WORK ITEM: Each line shown below should be copied exactly.

AVAILABLE DATA:
........
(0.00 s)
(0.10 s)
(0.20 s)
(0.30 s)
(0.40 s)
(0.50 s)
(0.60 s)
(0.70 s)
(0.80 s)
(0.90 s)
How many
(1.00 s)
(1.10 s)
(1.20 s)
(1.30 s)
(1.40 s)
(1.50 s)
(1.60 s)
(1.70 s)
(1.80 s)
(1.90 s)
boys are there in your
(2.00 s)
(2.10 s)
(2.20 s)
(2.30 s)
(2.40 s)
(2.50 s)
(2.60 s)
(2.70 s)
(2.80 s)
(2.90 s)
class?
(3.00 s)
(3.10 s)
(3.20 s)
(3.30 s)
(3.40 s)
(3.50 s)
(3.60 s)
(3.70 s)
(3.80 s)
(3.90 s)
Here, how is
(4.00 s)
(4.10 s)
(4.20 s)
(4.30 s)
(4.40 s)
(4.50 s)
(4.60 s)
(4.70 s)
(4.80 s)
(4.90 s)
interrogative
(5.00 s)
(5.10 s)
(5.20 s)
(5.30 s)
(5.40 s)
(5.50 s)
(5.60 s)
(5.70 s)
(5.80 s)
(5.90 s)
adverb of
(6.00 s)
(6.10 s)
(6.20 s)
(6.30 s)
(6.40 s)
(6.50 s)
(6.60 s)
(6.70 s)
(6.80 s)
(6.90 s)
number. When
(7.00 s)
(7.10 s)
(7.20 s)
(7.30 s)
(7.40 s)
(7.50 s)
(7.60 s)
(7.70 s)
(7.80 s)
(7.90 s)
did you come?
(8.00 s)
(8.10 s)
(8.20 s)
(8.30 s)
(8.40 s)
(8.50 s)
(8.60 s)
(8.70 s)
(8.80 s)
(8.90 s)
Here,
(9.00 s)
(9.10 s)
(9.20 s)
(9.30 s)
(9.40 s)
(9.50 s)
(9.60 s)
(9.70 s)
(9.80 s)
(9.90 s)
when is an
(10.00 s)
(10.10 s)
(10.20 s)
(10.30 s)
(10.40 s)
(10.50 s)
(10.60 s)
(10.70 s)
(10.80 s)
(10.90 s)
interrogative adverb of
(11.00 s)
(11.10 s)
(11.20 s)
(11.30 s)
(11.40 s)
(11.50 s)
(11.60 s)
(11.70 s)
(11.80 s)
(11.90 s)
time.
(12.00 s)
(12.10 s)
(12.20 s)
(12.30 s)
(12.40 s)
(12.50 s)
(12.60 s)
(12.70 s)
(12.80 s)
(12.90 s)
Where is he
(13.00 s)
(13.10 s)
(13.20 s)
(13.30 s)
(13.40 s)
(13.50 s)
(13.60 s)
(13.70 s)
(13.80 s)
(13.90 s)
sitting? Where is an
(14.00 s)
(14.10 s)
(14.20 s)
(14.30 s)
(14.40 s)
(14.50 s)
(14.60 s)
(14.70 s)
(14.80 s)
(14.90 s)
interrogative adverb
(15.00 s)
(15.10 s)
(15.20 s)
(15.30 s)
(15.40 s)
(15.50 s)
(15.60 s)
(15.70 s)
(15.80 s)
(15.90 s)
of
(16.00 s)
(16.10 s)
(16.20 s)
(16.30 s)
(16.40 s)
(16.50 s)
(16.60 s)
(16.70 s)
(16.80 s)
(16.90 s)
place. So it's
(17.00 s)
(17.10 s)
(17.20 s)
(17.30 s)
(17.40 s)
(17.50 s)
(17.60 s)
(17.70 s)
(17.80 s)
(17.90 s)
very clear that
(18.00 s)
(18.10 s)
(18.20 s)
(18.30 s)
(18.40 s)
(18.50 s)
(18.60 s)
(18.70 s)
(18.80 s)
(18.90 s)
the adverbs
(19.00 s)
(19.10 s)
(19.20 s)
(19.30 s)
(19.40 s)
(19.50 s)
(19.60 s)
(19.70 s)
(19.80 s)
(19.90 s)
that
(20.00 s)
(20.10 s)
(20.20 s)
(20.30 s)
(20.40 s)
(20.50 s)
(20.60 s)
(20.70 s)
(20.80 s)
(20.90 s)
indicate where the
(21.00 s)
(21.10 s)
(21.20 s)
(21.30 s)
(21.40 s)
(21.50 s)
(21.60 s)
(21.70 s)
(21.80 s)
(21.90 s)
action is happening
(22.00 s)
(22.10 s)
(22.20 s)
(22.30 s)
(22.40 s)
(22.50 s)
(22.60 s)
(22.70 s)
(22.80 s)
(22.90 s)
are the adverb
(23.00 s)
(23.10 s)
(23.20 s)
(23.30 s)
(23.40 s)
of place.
........
RESPONSE:
(0.00 s)
(0.10 s)
(0.20 s)
(0.30 s)
(0.40 s)
(0.50 s)
(0.60 s)
(0.70 s)
(0.80 s)
(0.90 s)
How many
(1.00 s)
(1.10 s)
(1.20 s)
(1.30 s)
(1.40 s)
(1.50 s)
(1.60 s)
(1.70 s)
(1.80 s)
(1.90 s)
boys are there in your
(2.00 s)
(2.10 s)
(2.20 s)
(2.30 s)
(2.40 s)
(2.50 s)
(2.60 s)
(2.70 s)
(2.80 s)
(2.90 s)
class?
(3.00 s)
(3.10 s)
(3.20 s)
(3.30 s)
(3.40 s)
(3.50 s)
(3.60 s)
(3.70 s)
(3.80 s)
(3.90 s)
Here, how is
(4.00 s)
(4.10 s)
(4.20 s)
(4.30 s)
(4.40 s)
(4.50 s)
(4.60 s)
(4.70 s)
(4.80 s)
(4.90 s)
interrogative
(5.00 s)
(5.10 s)
(5.20 s)
(5.30 s)
(5.40 s)
(5.50 s)
(5.60 s)
(5.70 s)
(5.80 s)
(5.90 s)
adverb of
(6.00 s)
(6.10 s)
(6.20 s)
(6.30 s)
(6.40 s)
(6.50 s)
(6.60 s)
(6.70 s)
(6.80 s)
(6.90 s)
number. When
(7.00 s)
(7.10 s)
(7.20 s)
(7.30 s)
(7.40 s)
(7.50 s)
(7.60 s)
(7.70 s)
(7.80 s)
(7.90 s)
did you come?
(8.00 s)
(8.10 s)
(8.20 s)
(8.30 s)
(8.40 s)
(8.50 s)
(8.60 s)
(8.70 s)
(8.80 s)
(8.90 s)
Here,
(9.00 s)
(9.10 s)
(9.20 s)
(9.30 s)
(9.40 s)
(9.50 s)
(9.60 s)
(9.70 s)
(9.80 s)
(9.90 s)
when is an
(10.00 s)
(10.10 s)
(10.20 s)
(10.30 s)
(10.40 s)
(10.50 s)
(10.60 s)
(10.70 s)
(10.80 s)
(10.90 s)
interrogative adverb of
(11.00 s)
(11.10 s)
(11.20 s)
(11.30 s)
(11.40 s)
(11.50 s)
(11.60 s)
(11.70 s)
(11.80 s)
(11.90 s)
time.
(12.00 s)
(12.10 s)
(12.20 s)
(12.30 s)
(12.40 s)
(12.50 s)
(12.60 s)
(12.70 s)
(12.80 s)
(12.90 s)
Where is he
(13.00 s)
(13.10 s)
(13.20 s)
(13.30 s)
(13.40 s)
(13.50 s)
(13.60 s)
(13.70 s)
(13.80 s)
(13.90 s)
sitting? Where is an
(14.00 s)
(14.10 s)
(14.20 s)
(14.30 s)
(14.40 s)
(14.50 s)
(14.60 s)
(14.70 s)
(14.80 s)
(14.90 s)
interrogative adverb
(15.00 s)
(15.10 s)
(15.20 s)
(15.30 s)
(15.40 s)
(15.50 s)
(15.60 s)
(15.70 s)
(15.80 s)
(15.90 s)
of
(16.00 s)
(16.10 s)
(16.20 s)
(16.30 s)
(16.40 s)
(16.50 s)
(16.60 s)
(16.70 s)
(16.80 s)
(16.90 s)
place. So it's
(17.00 s)
(17.10 s)
(17.20 s)
(17.30 s)
(17.40 s)
(17.50 s)
(17.60 s)
(17.70 s)
(17.80 s)
(17.90 s)
very clear that
(18.00 s)
(18.10 s)
(18.20 s)
(18.30 s)
(18.40 s)
(18.50 s)
(18.60 s)
(18.70 s)
(18.80 s)
(18.90 s)
the adverbs
(19.00 s)
(19.10 s)
(19.20 s)
(19.30 s)
(19.40 s)
(19.50 s)
(19.60 s)
(19.70 s)
(19.80 s)
(19.90 s)
that
(20.00 s)
(20.10 s)
(20.20 s)
(20.30 s)
(20.40 s)
(20.50 s)
(20.60 s)
(20.70 s)
(20.80 s)
(20.90 s)
indicate where the
(21.00 s)
(21.10 s)
(21.20 s)
(21.30 s)
(21.40 s)
(21.50 s)
(21.60 s)
(21.70 s)
(21.80 s)
(21.90 s)
action is happening
(22.00 s)
(22.10 s)
(22.20 s)
(22.30 s)
(22.40 s)
(22.50 s)
(22.60 s)
(22.70 s)
(22.80 s)
(22.90 s)
are the adverb
(23.00 s)
(23.10 s)
(23.20 s)
(23.30 s)
(23.40 s)
of place.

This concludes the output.